#### About this task:
Transcribe the records below exactly.

[Saved entries]

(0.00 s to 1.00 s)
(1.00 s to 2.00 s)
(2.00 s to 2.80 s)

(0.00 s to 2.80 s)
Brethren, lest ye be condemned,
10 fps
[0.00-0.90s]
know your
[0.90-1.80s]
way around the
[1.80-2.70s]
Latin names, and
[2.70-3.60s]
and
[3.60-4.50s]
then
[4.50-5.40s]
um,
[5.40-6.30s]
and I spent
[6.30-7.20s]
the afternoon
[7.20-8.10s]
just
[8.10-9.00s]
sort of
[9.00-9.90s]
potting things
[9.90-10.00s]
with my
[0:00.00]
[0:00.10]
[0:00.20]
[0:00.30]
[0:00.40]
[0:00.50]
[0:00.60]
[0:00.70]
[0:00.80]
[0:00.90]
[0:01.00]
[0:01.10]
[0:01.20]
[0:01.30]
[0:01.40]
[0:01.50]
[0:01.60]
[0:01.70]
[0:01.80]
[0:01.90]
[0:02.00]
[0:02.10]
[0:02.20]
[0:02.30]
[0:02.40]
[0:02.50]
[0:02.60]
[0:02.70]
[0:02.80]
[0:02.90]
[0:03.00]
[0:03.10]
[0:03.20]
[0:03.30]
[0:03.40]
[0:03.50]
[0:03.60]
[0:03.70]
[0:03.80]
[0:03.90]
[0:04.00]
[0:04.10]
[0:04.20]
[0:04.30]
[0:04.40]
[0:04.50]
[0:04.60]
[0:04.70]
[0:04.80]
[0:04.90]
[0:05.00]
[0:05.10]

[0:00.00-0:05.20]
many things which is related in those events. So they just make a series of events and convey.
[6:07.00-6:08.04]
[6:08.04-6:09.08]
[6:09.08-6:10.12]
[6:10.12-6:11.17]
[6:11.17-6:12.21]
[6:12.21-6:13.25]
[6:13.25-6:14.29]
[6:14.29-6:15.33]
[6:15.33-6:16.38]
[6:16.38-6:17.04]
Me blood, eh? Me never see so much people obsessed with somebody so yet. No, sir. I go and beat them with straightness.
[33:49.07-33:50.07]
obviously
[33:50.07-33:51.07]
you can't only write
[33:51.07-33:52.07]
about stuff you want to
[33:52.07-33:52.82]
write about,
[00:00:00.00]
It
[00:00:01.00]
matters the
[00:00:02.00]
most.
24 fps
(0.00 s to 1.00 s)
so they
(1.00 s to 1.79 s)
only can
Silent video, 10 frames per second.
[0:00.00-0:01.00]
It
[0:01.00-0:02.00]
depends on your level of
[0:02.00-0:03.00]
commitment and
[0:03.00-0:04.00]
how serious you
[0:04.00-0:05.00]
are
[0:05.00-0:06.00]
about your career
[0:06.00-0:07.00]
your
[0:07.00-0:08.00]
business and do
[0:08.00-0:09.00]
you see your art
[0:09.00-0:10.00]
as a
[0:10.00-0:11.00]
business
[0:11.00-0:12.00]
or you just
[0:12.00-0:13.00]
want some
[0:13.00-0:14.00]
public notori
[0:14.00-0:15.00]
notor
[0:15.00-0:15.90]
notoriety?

#### Finished task:
(0.00 s to 1.00 s)
(1.00 s to 2.00 s)
(2.00 s to 2.80 s)

(0.00 s to 2.80 s)
Brethren, lest ye be condemned,
10 fps
[0.00-0.90s]
know your
[0.90-1.80s]
way around the
[1.80-2.70s]
Latin names, and
[2.70-3.60s]
and
[3.60-4.50s]
then
[4.50-5.40s]
um,
[5.40-6.30s]
and I spent
[6.30-7.20s]
the afternoon
[7.20-8.10s]
just
[8.10-9.00s]
sort of
[9.00-9.90s]
potting things
[9.90-10.00s]
with my
[0:00.00]
[0:00.10]
[0:00.20]
[0:00.30]
[0:00.40]
[0:00.50]
[0:00.60]
[0:00.70]
[0:00.80]
[0:00.90]
[0:01.00]
[0:01.10]
[0:01.20]
[0:01.30]
[0:01.40]
[0:01.50]
[0:01.60]
[0:01.70]
[0:01.80]
[0:01.90]
[0:02.00]
[0:02.10]
[0:02.20]
[0:02.30]
[0:02.40]
[0:02.50]
[0:02.60]
[0:02.70]
[0:02.80]
[0:02.90]
[0:03.00]
[0:03.10]
[0:03.20]
[0:03.30]
[0:03.40]
[0:03.50]
[0:03.60]
[0:03.70]
[0:03.80]
[0:03.90]
[0:04.00]
[0:04.10]
[0:04.20]
[0:04.30]
[0:04.40]
[0:04.50]
[0:04.60]
[0:04.70]
[0:04.80]
[0:04.90]
[0:05.00]
[0:05.10]

[0:00.00-0:05.20]
many things which is related in those events. So they just make a series of events and convey.
[6:07.00-6:08.04]
[6:08.04-6:09.08]
[6:09.08-6:10.12]
[6:10.12-6:11.17]
[6:11.17-6:12.21]
[6:12.21-6:13.25]
[6:13.25-6:14.29]
[6:14.29-6:15.33]
[6:15.33-6:16.38]
[6:16.38-6:17.04]
Me blood, eh? Me never see so much people obsessed with somebody so yet. No, sir. I go and beat them with straightness.
[33:49.07-33:50.07]
obviously
[33:50.07-33:51.07]
you can't only write
[33:51.07-33:52.07]
about stuff you want to
[33:52.07-33:52.82]
write about,
[00:00:00.00]
It
[00:00:01.00]
matters the
[00:00:02.00]
most.
24 fps
(0.00 s to 1.00 s)
so they
(1.00 s to 1.79 s)
only can
Silent video, 10 frames per second.
[0:00.00-0:01.00]
It
[0:01.00-0:02.00]
depends on your level of
[0:02.00-0:03.00]
commitment and
[0:03.00-0:04.00]
how serious you
[0:04.00-0:05.00]
are
[0:05.00-0:06.00]
about your career
[0:06.00-0:07.00]
your
[0:07.00-0:08.00]
business and do
[0:08.00-0:09.00]
you see your art
[0:09.00-0:10.00]
as a
[0:10.00-0:11.00]
business
[0:11.00-0:12.00]
or you just
[0:12.00-0:13.00]
want some
[0:13.00-0:14.00]
public notori
[0:14.00-0:15.00]
notor
[0:15.00-0:15.90]
notoriety?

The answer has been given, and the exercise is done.